Both of these initiatives I’ve mentioned have come up against strong local opposition, which some deride as being a vocal minority. And to that I say, so what? In a country where only 50 percent of the electorate actually votes, anyone who does, regardless of who they choose, is part of a vocal minority. If a group of concerned citizens can make an impact, especially in local politics where they are being affected, then all the more power to them. There is a difference between grassroots action and astroturf, however, and it is important the distinction be made: a grassroots effort starts with a ragtag group of local citizens banding together and building up support for some policy; astroturf starts from the top, from outside (usually commercial) interests, and then works its way down, gaining some local support but always being propped up by out-of-towners with deep pockets. So it is with Proposition 2 in Idaho, funded by New York millionaire Howard Rich, and the LNG line, a vast commercial enterprise that will create some great jobs and profits, if it doesn’t explode and kill us all. One side rallies the citizenry to testify against the proposal, the other pays lawyers hundreds of dollars an hour to rationalize a position. The majority of people, however, either cares too little or are too busy to get involved. And it’s certainly a lot easier to bitch about something you had nothing to do with than it is to take responsibility for a choice that may not pan out as you think it will.

So there’s our republican democracy today: no longer an Athenian ideal of citizen participation, but rather like some spurious hobby or sporting event, where the handful who are interested can spar. Imagine if voting was mandatory, or on a related note, if not just a majority of the voters but of the electorate had to choose something for a decision to be made. It’s not realistic and maybe not even desirable, but wouldn’t it be nice to see more people taking their share of this commodity that we’re so eager to export to the rest of the world? Just a thought. But really, the voter participation statistics are likely to take another hit; the religious right will probably sit this one out because of the Foley scandal.

Then again I could just be getting my hopes up. The Democrats are great at screwing the pooch (see their selection of John Kerry as their presidential candidate), and no matter who rules in Congress, there’s still a Republican president with a veto at his disposal.
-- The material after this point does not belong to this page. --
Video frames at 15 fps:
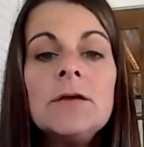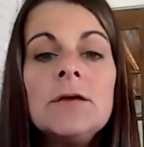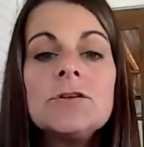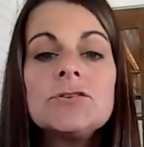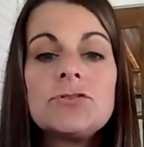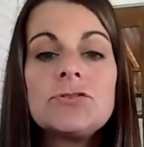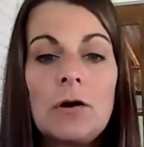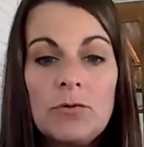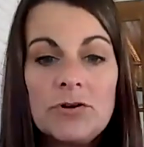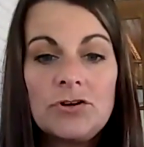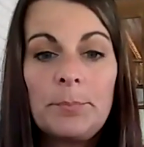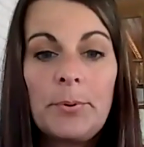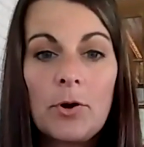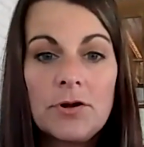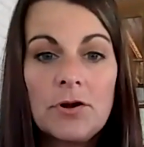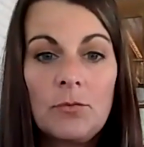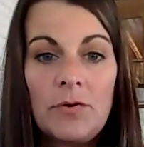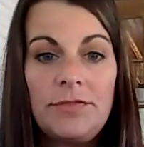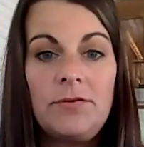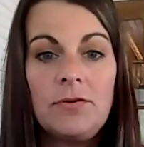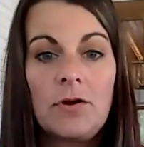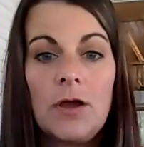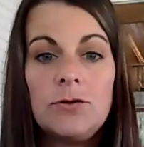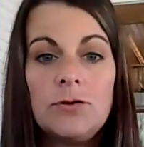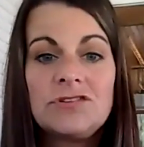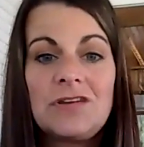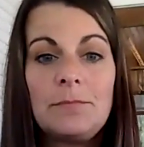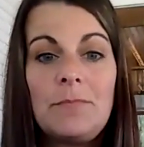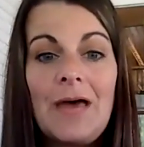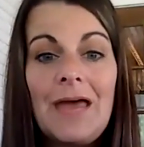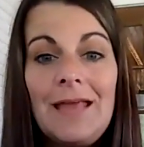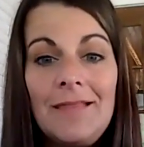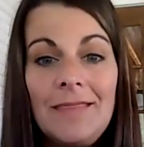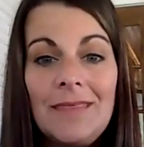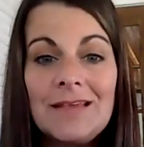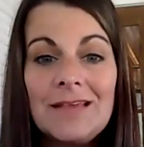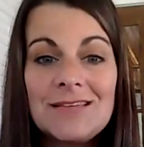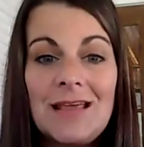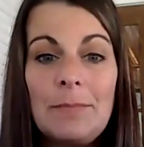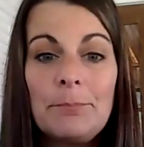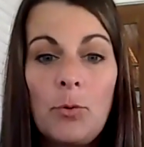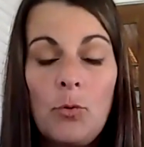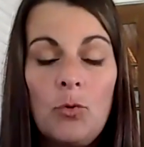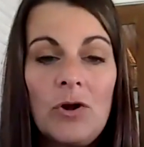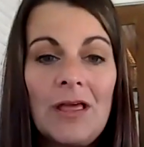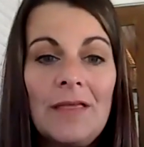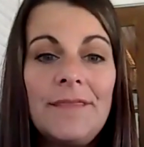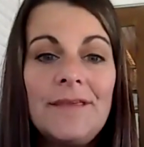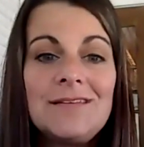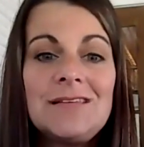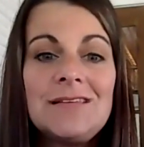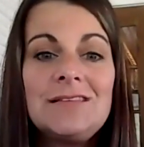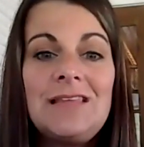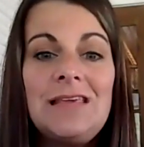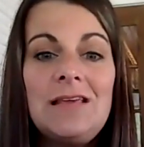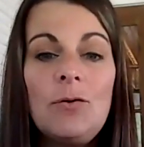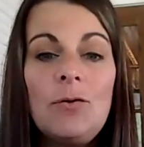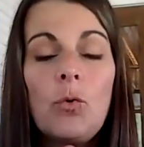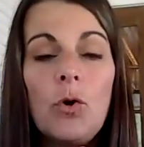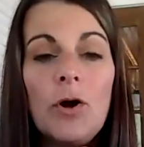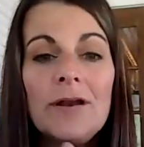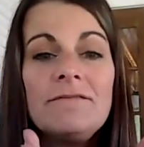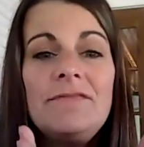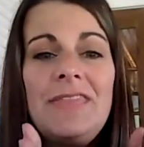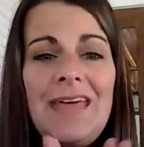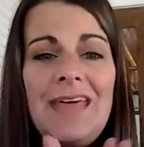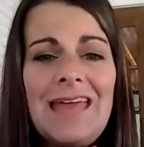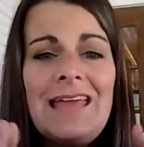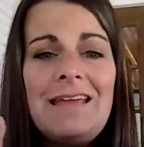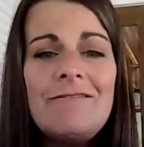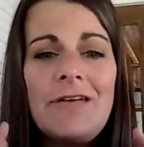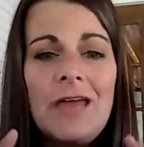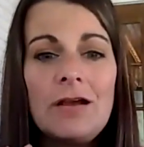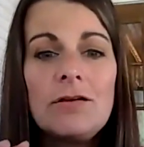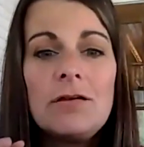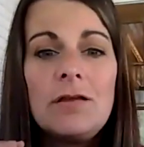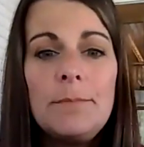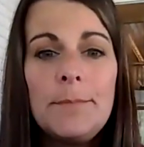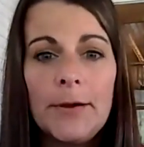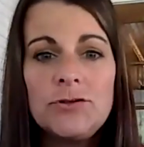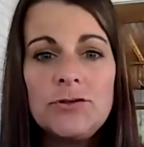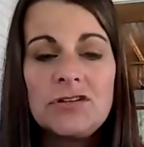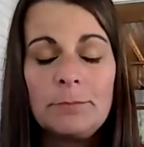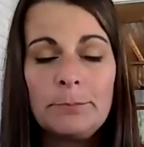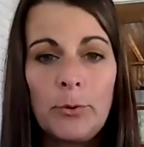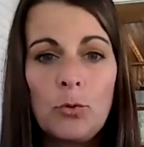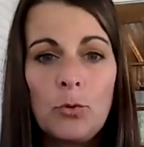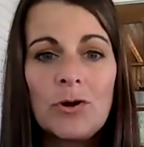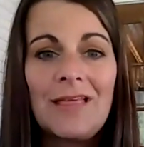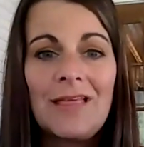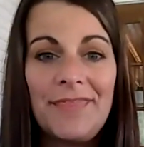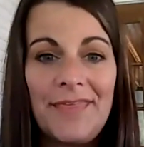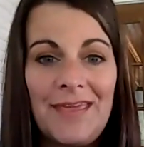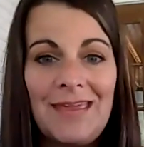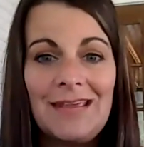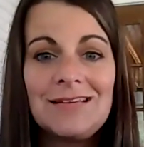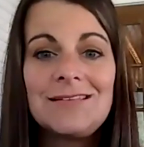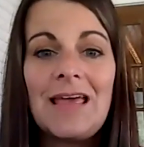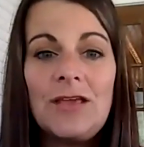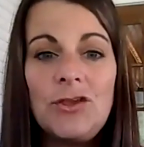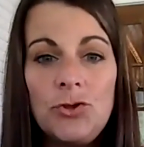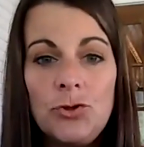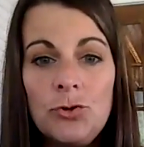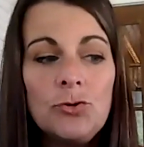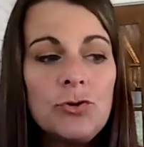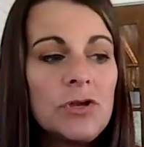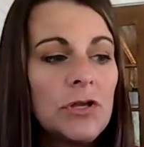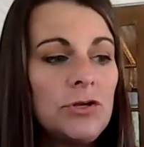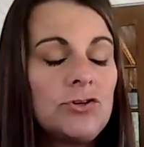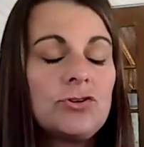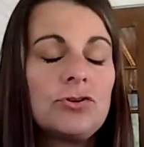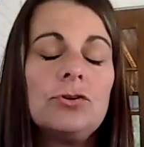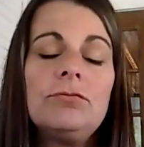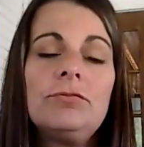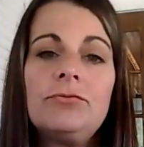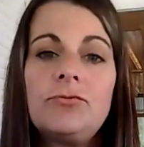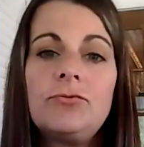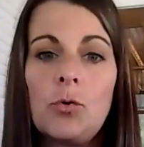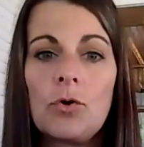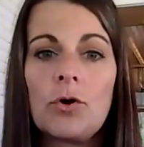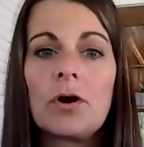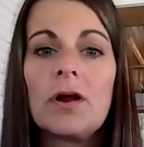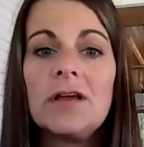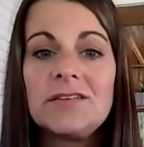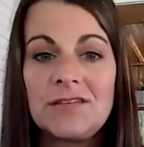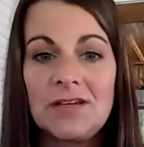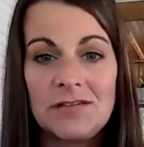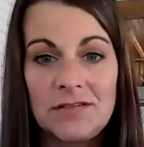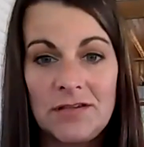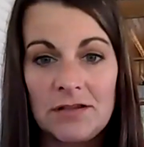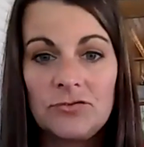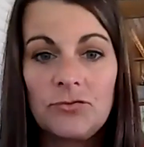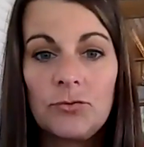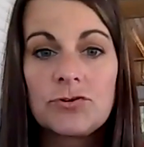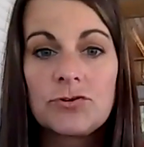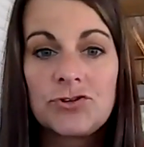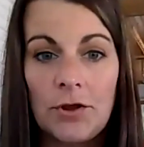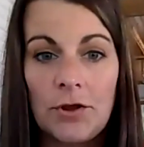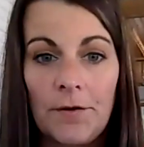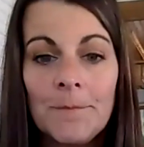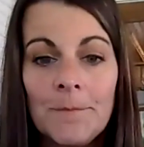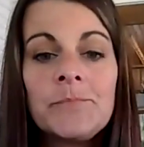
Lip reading: So I want you to partner with your host and make this important. This is one of the very most important things that you can do for a successful show.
And party dominion waxes and wanes as surely as the moon; the Democrats became bloated, corrupted, and complacent and were replaced in 1994, and now the Republicans are likely to suffer the same fate, as will the Dems again at some future point. But hey, we do what we can. I’ll close this with an appropriate entry from satirist Ambrose Bierce’s classic Devil’s Dictionary:

Conservative, (n)
A statesman who is enamored of existing evils, as distinguished from the Liberal, who wishes to replace them with others.

Happy ballot-days!

*In the article that ran I wrote that Hastert was House Majority Leader, an obvious error that I should
have caught and have corrected for this page.